BEGIN EXERCISE INPUT
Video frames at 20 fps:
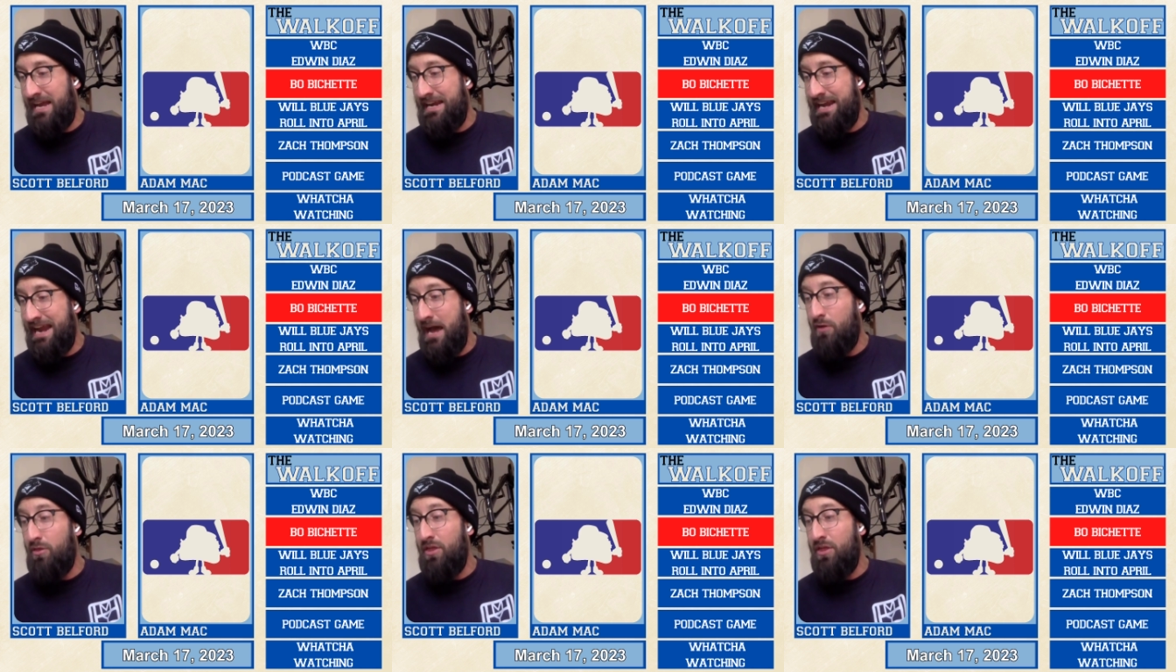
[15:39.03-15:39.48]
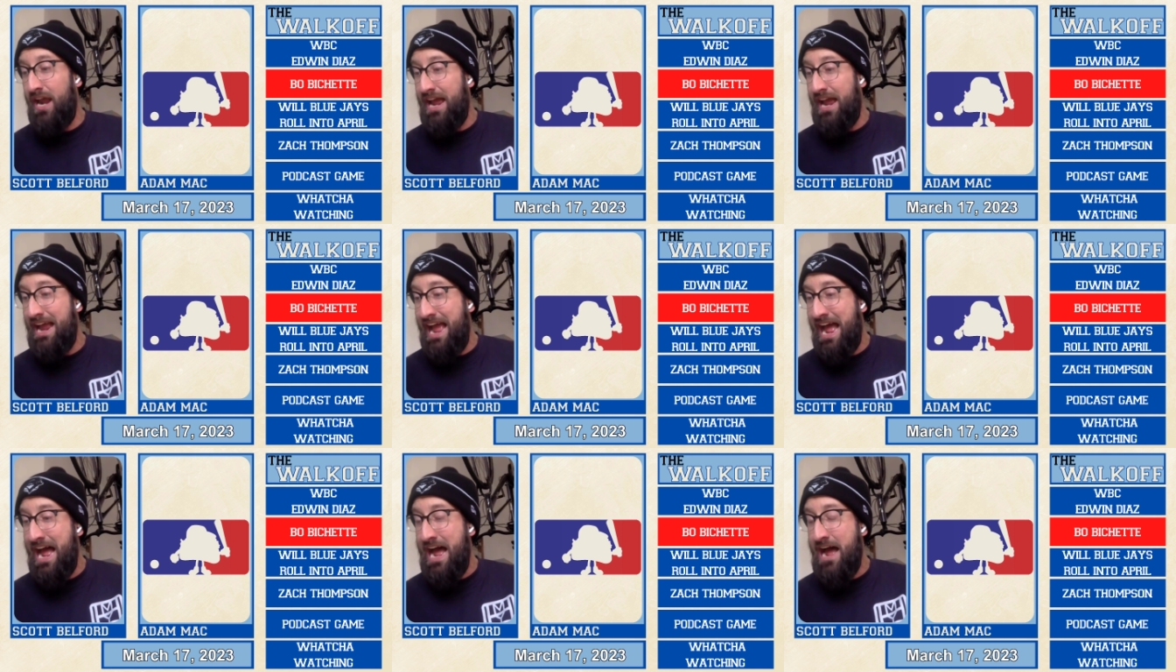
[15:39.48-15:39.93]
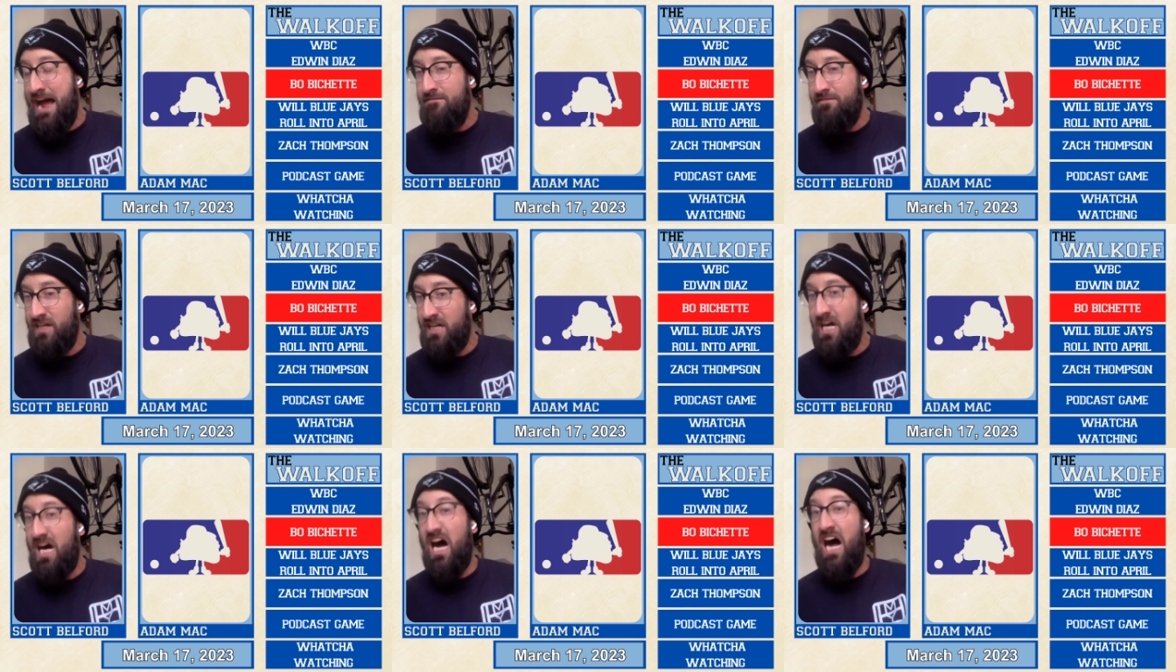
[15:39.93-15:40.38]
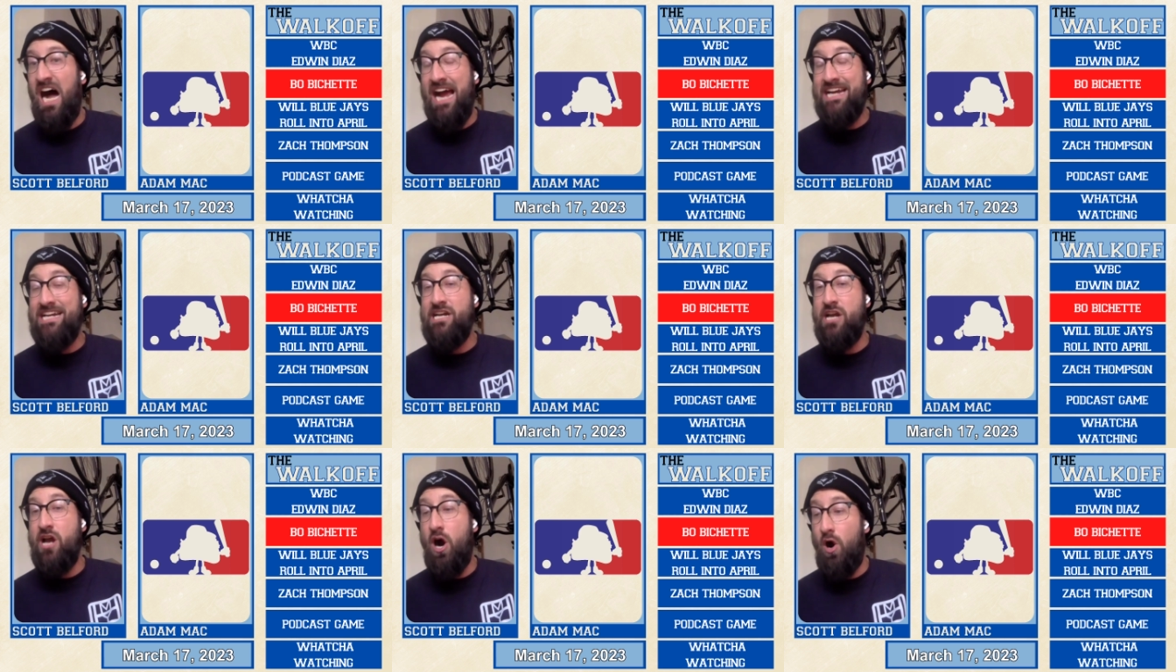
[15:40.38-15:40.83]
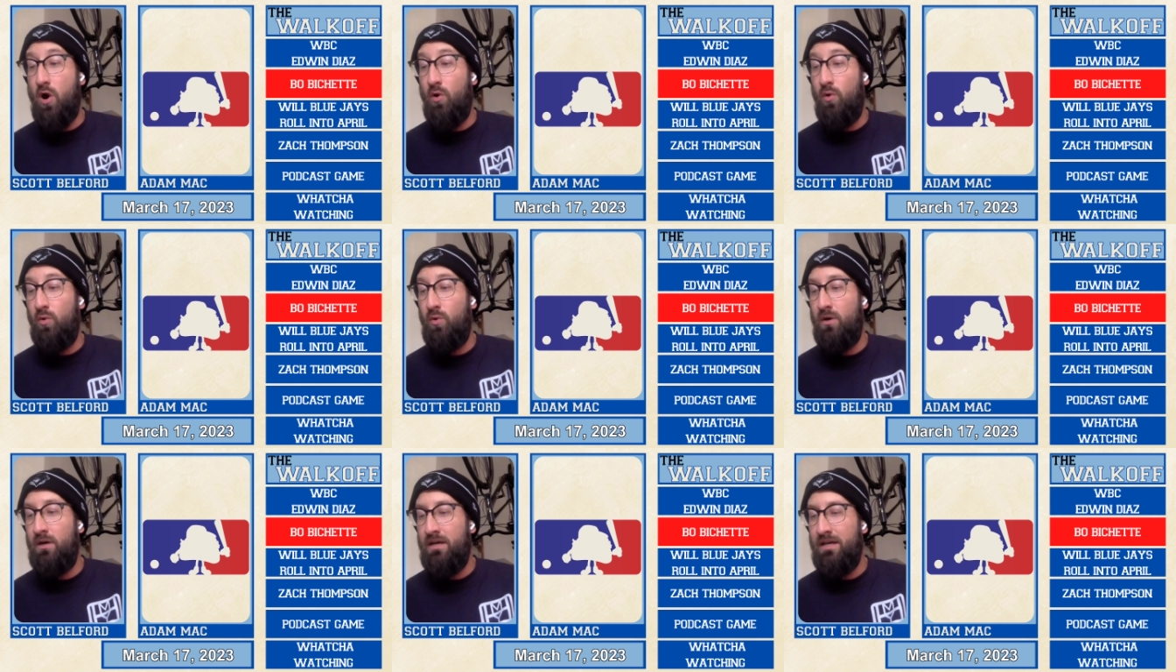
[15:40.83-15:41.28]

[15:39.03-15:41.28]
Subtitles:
And now that I have, I know.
END EXERCISE INPUT
## [WHAT THE TASK REQUIRES]
The expected answer is the data retyped exactly, without pictures.

## [SOLUTION FOR THIS EXERCISE]
Video frames at 20 fps:
[15:39.03-15:39.48]
[15:39.48-15:39.93]
[15:39.93-15:40.38]
[15:40.38-15:40.83]
[15:40.83-15:41.28]

[15:39.03-15:41.28]
Subtitles:
And now that I have, I know.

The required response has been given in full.